→ **WHAT YOU WILL DO**
The entries below are to be printed again word for word.

→ **Stored data entries**
○ ○ ○

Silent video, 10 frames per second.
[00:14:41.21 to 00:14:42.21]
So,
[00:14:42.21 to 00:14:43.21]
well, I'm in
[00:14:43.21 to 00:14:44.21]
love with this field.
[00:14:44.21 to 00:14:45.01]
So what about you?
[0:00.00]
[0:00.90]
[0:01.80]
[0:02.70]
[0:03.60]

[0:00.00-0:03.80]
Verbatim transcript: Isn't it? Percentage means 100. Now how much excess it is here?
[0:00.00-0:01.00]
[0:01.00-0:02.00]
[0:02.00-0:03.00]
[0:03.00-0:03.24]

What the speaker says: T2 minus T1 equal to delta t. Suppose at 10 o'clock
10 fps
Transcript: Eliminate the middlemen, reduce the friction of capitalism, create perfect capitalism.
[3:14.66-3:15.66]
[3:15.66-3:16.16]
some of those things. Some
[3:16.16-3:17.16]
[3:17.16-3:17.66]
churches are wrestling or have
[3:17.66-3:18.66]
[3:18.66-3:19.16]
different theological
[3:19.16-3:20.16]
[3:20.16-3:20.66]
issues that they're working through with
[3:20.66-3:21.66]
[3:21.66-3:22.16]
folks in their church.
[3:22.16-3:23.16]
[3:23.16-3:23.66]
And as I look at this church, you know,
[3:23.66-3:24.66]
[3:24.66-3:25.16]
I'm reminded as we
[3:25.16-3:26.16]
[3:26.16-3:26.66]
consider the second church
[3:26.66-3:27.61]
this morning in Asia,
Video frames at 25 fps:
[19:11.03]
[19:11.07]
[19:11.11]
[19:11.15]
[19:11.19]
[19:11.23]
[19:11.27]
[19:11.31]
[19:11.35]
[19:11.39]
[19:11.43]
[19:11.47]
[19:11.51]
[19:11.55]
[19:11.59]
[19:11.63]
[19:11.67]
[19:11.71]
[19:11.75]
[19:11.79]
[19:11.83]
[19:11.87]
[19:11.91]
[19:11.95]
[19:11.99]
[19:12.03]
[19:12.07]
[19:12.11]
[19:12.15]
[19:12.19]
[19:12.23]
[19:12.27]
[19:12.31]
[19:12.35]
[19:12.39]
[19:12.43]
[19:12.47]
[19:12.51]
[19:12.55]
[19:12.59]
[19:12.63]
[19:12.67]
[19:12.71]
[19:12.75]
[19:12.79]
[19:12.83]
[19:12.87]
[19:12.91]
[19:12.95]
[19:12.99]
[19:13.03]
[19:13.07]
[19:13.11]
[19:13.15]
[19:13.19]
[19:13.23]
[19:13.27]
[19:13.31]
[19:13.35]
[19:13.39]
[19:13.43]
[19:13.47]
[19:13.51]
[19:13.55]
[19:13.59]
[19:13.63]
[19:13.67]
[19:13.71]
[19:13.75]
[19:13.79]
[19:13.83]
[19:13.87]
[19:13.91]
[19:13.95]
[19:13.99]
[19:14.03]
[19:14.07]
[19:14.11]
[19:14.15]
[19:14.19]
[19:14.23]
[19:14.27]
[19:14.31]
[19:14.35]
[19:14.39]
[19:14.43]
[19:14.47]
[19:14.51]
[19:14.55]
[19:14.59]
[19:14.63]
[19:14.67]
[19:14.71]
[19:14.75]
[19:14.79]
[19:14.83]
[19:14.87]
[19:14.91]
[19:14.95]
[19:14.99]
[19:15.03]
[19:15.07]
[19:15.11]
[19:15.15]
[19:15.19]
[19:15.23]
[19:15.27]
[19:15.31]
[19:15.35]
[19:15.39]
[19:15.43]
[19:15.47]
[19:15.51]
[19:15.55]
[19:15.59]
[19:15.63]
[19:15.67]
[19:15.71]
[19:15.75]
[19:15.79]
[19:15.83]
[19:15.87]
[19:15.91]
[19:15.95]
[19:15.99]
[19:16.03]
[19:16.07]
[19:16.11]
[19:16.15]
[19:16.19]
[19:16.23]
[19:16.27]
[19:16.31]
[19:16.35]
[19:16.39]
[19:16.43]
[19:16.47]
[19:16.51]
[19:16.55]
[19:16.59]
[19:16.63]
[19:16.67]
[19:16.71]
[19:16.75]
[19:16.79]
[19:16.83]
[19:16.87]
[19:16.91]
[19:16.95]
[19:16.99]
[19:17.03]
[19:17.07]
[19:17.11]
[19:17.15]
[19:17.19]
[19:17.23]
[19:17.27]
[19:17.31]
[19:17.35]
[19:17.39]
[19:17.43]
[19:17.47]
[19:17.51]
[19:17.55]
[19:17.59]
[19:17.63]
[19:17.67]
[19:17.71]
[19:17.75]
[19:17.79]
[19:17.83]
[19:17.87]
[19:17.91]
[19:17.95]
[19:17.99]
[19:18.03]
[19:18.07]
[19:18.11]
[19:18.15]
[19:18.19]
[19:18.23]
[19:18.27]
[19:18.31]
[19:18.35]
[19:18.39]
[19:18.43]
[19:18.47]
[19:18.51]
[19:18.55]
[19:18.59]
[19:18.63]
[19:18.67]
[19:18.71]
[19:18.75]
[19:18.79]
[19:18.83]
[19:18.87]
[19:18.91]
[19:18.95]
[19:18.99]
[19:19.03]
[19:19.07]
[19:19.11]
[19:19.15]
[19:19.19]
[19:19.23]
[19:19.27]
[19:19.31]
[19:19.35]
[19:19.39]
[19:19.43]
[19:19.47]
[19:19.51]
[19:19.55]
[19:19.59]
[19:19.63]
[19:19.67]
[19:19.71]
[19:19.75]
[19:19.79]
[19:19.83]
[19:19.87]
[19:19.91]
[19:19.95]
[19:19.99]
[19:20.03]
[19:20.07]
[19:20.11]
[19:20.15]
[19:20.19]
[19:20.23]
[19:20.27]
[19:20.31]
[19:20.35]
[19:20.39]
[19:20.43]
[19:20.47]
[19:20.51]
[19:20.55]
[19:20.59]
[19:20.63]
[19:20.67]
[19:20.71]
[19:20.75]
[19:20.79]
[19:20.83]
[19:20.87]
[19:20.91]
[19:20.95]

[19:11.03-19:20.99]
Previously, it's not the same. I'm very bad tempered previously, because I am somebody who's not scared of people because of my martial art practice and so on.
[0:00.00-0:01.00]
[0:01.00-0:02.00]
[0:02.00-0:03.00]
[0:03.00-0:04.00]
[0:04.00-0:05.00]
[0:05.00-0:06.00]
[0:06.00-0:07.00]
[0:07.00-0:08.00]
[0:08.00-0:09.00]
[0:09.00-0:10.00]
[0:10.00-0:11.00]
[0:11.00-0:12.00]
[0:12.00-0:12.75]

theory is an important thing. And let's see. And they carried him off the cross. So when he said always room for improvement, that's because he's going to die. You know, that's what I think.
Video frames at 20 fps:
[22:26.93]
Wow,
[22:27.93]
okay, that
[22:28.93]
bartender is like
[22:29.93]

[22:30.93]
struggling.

○ ○ ○

→ **TASK RESPONSE**
Silent video, 10 frames per second.
[00:14:41.21 to 00:14:42.21]
So,
[00:14:42.21 to 00:14:43.21]
well, I'm in
[00:14:43.21 to 00:14:44.21]
love with this field.
[00:14:44.21 to 00:14:45.01]
So what about you?
[0:00.00]
[0:00.90]
[0:01.80]
[0:02.70]
[0:03.60]

[0:00.00-0:03.80]
Verbatim transcript: Isn't it? Percentage means 100. Now how much excess it is here?
[0:00.00-0:01.00]
[0:01.00-0:02.00]
[0:02.00-0:03.00]
[0:03.00-0:03.24]

What the speaker says: T2 minus T1 equal to delta t. Suppose at 10 o'clock
10 fps
Transcript: Eliminate the middlemen, reduce the friction of capitalism, create perfect capitalism.
[3:14.66-3:15.66]
[3:15.66-3:16.16]
some of those things. Some
[3:16.16-3:17.16]
[3:17.16-3:17.66]
churches are wrestling or have
[3:17.66-3:18.66]
[3:18.66-3:19.16]
different theological
[3:19.16-3:20.16]
[3:20.16-3:20.66]
issues that they're working through with
[3:20.66-3:21.66]
[3:21.66-3:22.16]
folks in their church.
[3:22.16-3:23.16]
[3:23.16-3:23.66]
And as I look at this church, you know,
[3:23.66-3:24.66]
[3:24.66-3:25.16]
I'm reminded as we
[3:25.16-3:26.16]
[3:26.16-3:26.66]
consider the second church
[3:26.66-3:27.61]
this morning in Asia,
Video frames at 25 fps:
[19:11.03]
[19:11.07]
[19:11.11]
[19:11.15]
[19:11.19]
[19:11.23]
[19:11.27]
[19:11.31]
[19:11.35]
[19:11.39]
[19:11.43]
[19:11.47]
[19:11.51]
[19:11.55]
[19:11.59]
[19:11.63]
[19:11.67]
[19:11.71]
[19:11.75]
[19:11.79]
[19:11.83]
[19:11.87]
[19:11.91]
[19:11.95]
[19:11.99]
[19:12.03]
[19:12.07]
[19:12.11]
[19:12.15]
[19:12.19]
[19:12.23]
[19:12.27]
[19:12.31]
[19:12.35]
[19:12.39]
[19:12.43]
[19:12.47]
[19:12.51]
[19:12.55]
[19:12.59]
[19:12.63]
[19:12.67]
[19:12.71]
[19:12.75]
[19:12.79]
[19:12.83]
[19:12.87]
[19:12.91]
[19:12.95]
[19:12.99]
[19:13.03]
[19:13.07]
[19:13.11]
[19:13.15]
[19:13.19]
[19:13.23]
[19:13.27]
[19:13.31]
[19:13.35]
[19:13.39]
[19:13.43]
[19:13.47]
[19:13.51]
[19:13.55]
[19:13.59]
[19:13.63]
[19:13.67]
[19:13.71]
[19:13.75]
[19:13.79]
[19:13.83]
[19:13.87]
[19:13.91]
[19:13.95]
[19:13.99]
[19:14.03]
[19:14.07]
[19:14.11]
[19:14.15]
[19:14.19]
[19:14.23]
[19:14.27]
[19:14.31]
[19:14.35]
[19:14.39]
[19:14.43]
[19:14.47]
[19:14.51]
[19:14.55]
[19:14.59]
[19:14.63]
[19:14.67]
[19:14.71]
[19:14.75]
[19:14.79]
[19:14.83]
[19:14.87]
[19:14.91]
[19:14.95]
[19:14.99]
[19:15.03]
[19:15.07]
[19:15.11]
[19:15.15]
[19:15.19]
[19:15.23]
[19:15.27]
[19:15.31]
[19:15.35]
[19:15.39]
[19:15.43]
[19:15.47]
[19:15.51]
[19:15.55]
[19:15.59]
[19:15.63]
[19:15.67]
[19:15.71]
[19:15.75]
[19:15.79]
[19:15.83]
[19:15.87]
[19:15.91]
[19:15.95]
[19:15.99]
[19:16.03]
[19:16.07]
[19:16.11]
[19:16.15]
[19:16.19]
[19:16.23]
[19:16.27]
[19:16.31]
[19:16.35]
[19:16.39]
[19:16.43]
[19:16.47]
[19:16.51]
[19:16.55]
[19:16.59]
[19:16.63]
[19:16.67]
[19:16.71]
[19:16.75]
[19:16.79]
[19:16.83]
[19:16.87]
[19:16.91]
[19:16.95]
[19:16.99]
[19:17.03]
[19:17.07]
[19:17.11]
[19:17.15]
[19:17.19]
[19:17.23]
[19:17.27]
[19:17.31]
[19:17.35]
[19:17.39]
[19:17.43]
[19:17.47]
[19:17.51]
[19:17.55]
[19:17.59]
[19:17.63]
[19:17.67]
[19:17.71]
[19:17.75]
[19:17.79]
[19:17.83]
[19:17.87]
[19:17.91]
[19:17.95]
[19:17.99]
[19:18.03]
[19:18.07]
[19:18.11]
[19:18.15]
[19:18.19]
[19:18.23]
[19:18.27]
[19:18.31]
[19:18.35]
[19:18.39]
[19:18.43]
[19:18.47]
[19:18.51]
[19:18.55]
[19:18.59]
[19:18.63]
[19:18.67]
[19:18.71]
[19:18.75]
[19:18.79]
[19:18.83]
[19:18.87]
[19:18.91]
[19:18.95]
[19:18.99]
[19:19.03]
[19:19.07]
[19:19.11]
[19:19.15]
[19:19.19]
[19:19.23]
[19:19.27]
[19:19.31]
[19:19.35]
[19:19.39]
[19:19.43]
[19:19.47]
[19:19.51]
[19:19.55]
[19:19.59]
[19:19.63]
[19:19.67]
[19:19.71]
[19:19.75]
[19:19.79]
[19:19.83]
[19:19.87]
[19:19.91]
[19:19.95]
[19:19.99]
[19:20.03]
[19:20.07]
[19:20.11]
[19:20.15]
[19:20.19]
[19:20.23]
[19:20.27]
[19:20.31]
[19:20.35]
[19:20.39]
[19:20.43]
[19:20.47]
[19:20.51]
[19:20.55]
[19:20.59]
[19:20.63]
[19:20.67]
[19:20.71]
[19:20.75]
[19:20.79]
[19:20.83]
[19:20.87]
[19:20.91]
[19:20.95]

[19:11.03-19:20.99]
Previously, it's not the same. I'm very bad tempered previously, because I am somebody who's not scared of people because of my martial art practice and so on.
[0:00.00-0:01.00]
[0:01.00-0:02.00]
[0:02.00-0:03.00]
[0:03.00-0:04.00]
[0:04.00-0:05.00]
[0:05.00-0:06.00]
[0:06.00-0:07.00]
[0:07.00-0:08.00]
[0:08.00-0:09.00]
[0:09.00-0:10.00]
[0:10.00-0:11.00]
[0:11.00-0:12.00]
[0:12.00-0:12.75]

theory is an important thing. And let's see. And they carried him off the cross. So when he said always room for improvement, that's because he's going to die. You know, that's what I think.
Video frames at 20 fps:
[22:26.93]
Wow,
[22:27.93]
okay, that
[22:28.93]
bartender is like
[22:29.93]

[22:30.93]
struggling.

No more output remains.